Der Arbeitsbereich Theoretische Philosophie ist in der Lehre vornehmlich mit drei Aufgaben befasst: Einübung der (formalen) Methoden der Philosophie, Einführung in ausgewählte zentrale Problemstellungen der Theoretischen Philosophie, Vorstellung einiger begrifflicher Grundlagen der >virtuellen< Lebensverhältnisse für alle Studierenden der Philosophischen Fakultät.

 

Methoden der Philosophie

Das Ziel besteht in der Vermittlung der Fertigkeit zum eigenständigen Argumentieren, zur Interpretation, Analyse und Beurteilung vorliegender Argumentationen sowie zur Klärung und Bildung von Begriffen und zur Beurteilung vorliegender Begriffsklärungs- bzw.
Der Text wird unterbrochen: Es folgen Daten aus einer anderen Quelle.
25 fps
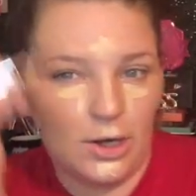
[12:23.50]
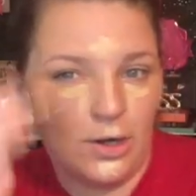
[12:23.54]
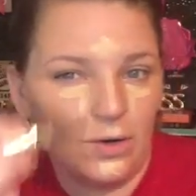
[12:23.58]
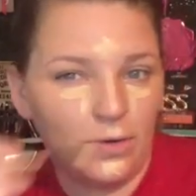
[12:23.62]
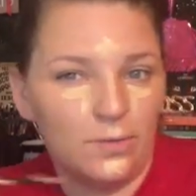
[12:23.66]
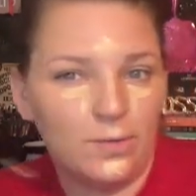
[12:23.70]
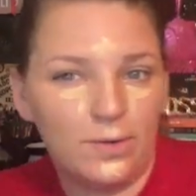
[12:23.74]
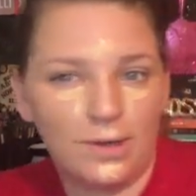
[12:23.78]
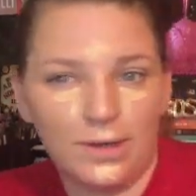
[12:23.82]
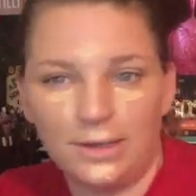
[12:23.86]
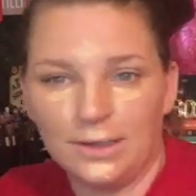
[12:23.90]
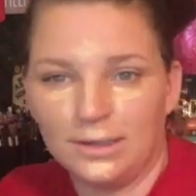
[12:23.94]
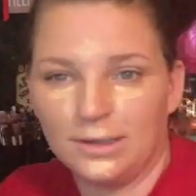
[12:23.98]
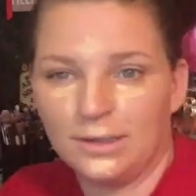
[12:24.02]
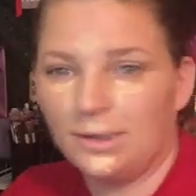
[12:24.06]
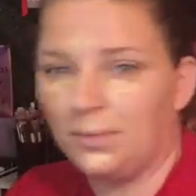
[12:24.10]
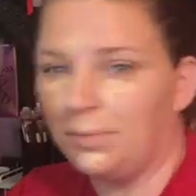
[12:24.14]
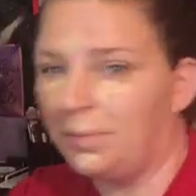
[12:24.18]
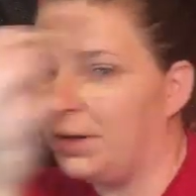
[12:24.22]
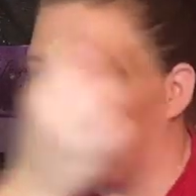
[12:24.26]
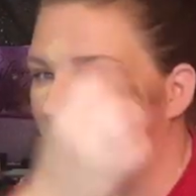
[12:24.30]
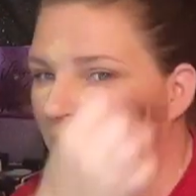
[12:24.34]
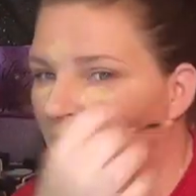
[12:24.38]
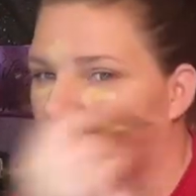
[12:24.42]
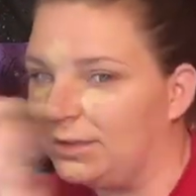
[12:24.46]
ways
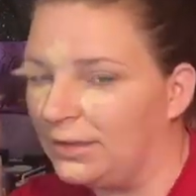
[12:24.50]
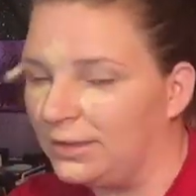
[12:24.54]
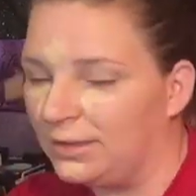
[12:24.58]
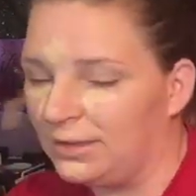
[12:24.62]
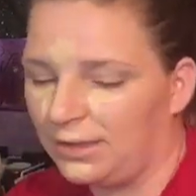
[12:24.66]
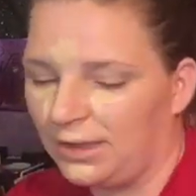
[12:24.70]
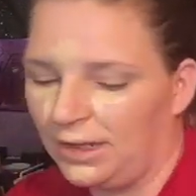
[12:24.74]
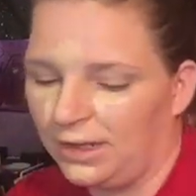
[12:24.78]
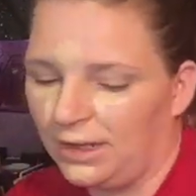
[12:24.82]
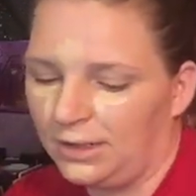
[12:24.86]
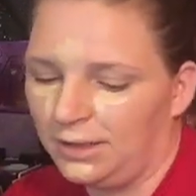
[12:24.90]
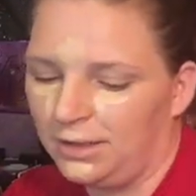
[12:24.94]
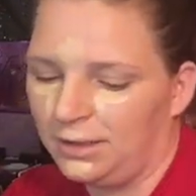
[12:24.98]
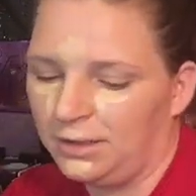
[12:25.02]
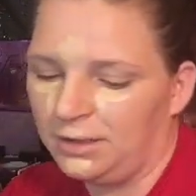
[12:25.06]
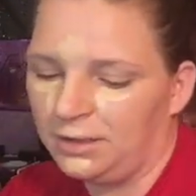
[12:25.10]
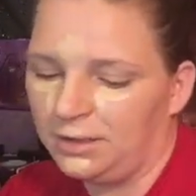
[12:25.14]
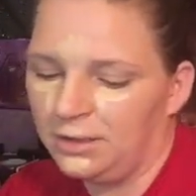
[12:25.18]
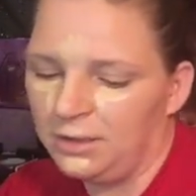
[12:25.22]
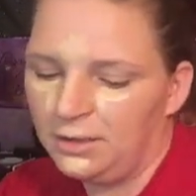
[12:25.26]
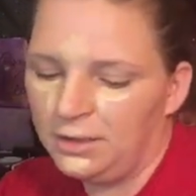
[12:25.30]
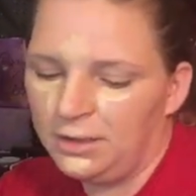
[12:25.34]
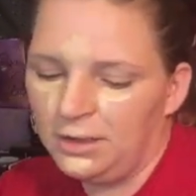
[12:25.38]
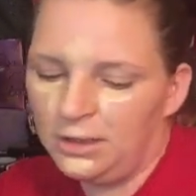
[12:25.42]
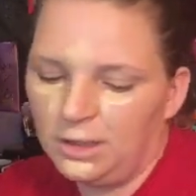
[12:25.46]
compared to this side.
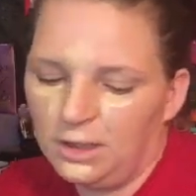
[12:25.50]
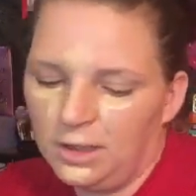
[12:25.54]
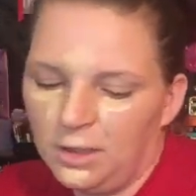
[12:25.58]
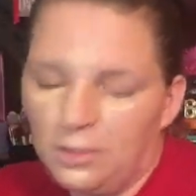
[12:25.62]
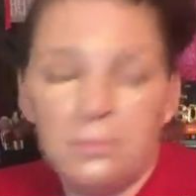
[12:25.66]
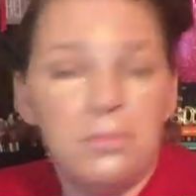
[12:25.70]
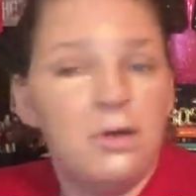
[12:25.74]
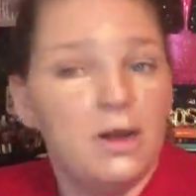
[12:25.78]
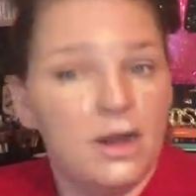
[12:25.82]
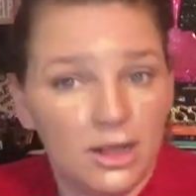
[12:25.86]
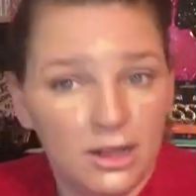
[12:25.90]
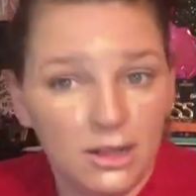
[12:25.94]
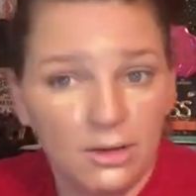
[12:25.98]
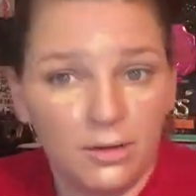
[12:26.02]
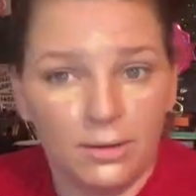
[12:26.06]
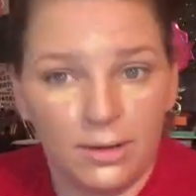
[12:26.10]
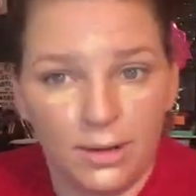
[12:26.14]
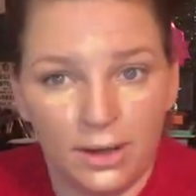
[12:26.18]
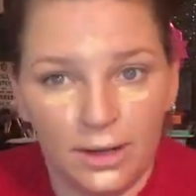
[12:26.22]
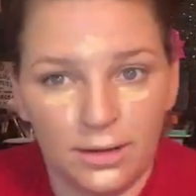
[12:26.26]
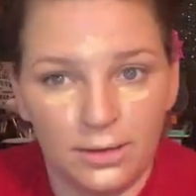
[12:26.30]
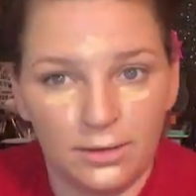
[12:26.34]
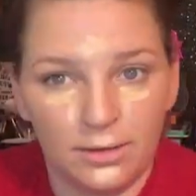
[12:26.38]
But it's okay.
Begriffsbildungsvorschläge.
Die grundlegenden Kenntnisse werden dabei zuvorderst in den Lehrveranstaltungen zur Logischen Propädeutik vermittelt. Die auf Grundlage der ersten fünf Kapitel des Skriptums Denkwerkzeuge durchgeführte Veranstaltung ist nicht als eine Standardeinführung in die Logik konzipiert. Ziel ist es vielmehr, den Studierenden die Werkzeuge der logischen Grammatik, der logischen Regeln und der elementaren meta-logischen Verfahren für den Einsatz in der „normalen“ philosophischen Praxis zugänglich zu machen und die Studierenden in den sicheren Gebrauch dieser Werkzeuge einzuüben. Zur Unterrichtung in den elementaren Verfahren der Begriffsbildung kommt sodann zusätzlich ein Skriptum zur Definitionslehre zum Einsatz. Die genannten Skripten sind abgestimmt mit den einschlägigen Kapiteln des Leitfadens Elementarkompetenzen. - Das soeben abgeschlossene Projekt „Logitrain 2.0“ aus dem Projekt „Integrierte Qualitätsentwicklung interdisziplinärer Studiengänge und polyvalenter Studienangebote an der Universität Greifswald“ dient der Programmierung eines Beweisassistenten für die Logische Propädeutik. Diese Ergänzung soll den Studierenden eine individuell nutzbare interaktive Lernhilfe an die Hand geben.

 

Problemstellungen der Theoretischen Philosophie

Die Anwendung der in der Logischen Propädeutik erworbenen Mittel auf Texte der philosophischen Tradition wird regelmäßig in anschließenden Lehrveranstaltungen eingeübt. Sie erfahren auch in allen Vorlesungen und Seminaren stoischen Einsatz, in denen die Studierenden mit ausgewählten zentralen Problemstellungen der Theoretischen Philosophie wieWahrheit, Referenz, Existenz vertraut gemacht werden. Das Lehrangebot in der Theoretischen Philosophie wird in Abstimmung mit der  Kulturphilosophie und Ästhetik unterbreitet.

 


Grundlagen >virtueller< Lebensverhältnisse

Der Arbeitsbereich Theoretische Philosophie war in den „General Studies“ viele Jahre für die „Analytische Kompetenz“ und die „Methoden derWissenschaft“ zuständig. Diese Veranstaltungen werden derzeit über eine auch am Institut für Philosophie angesiedelte Lehrkraft des Studiendekans abgewickelt. Dabei ist die Konzeption erhalten geblieben. – Weiterhin wird von Seiten der Theoretischen Philosophie jeweils im Wintersemester das Seminar „Kognition und Information“ für alle Studierenden der Philosophischen Fakultät angeboten. Im Zentrum stehen Fragen der Informationsverarbeitung. Auch für diese Veranstaltung steht ein Skriptum bereit.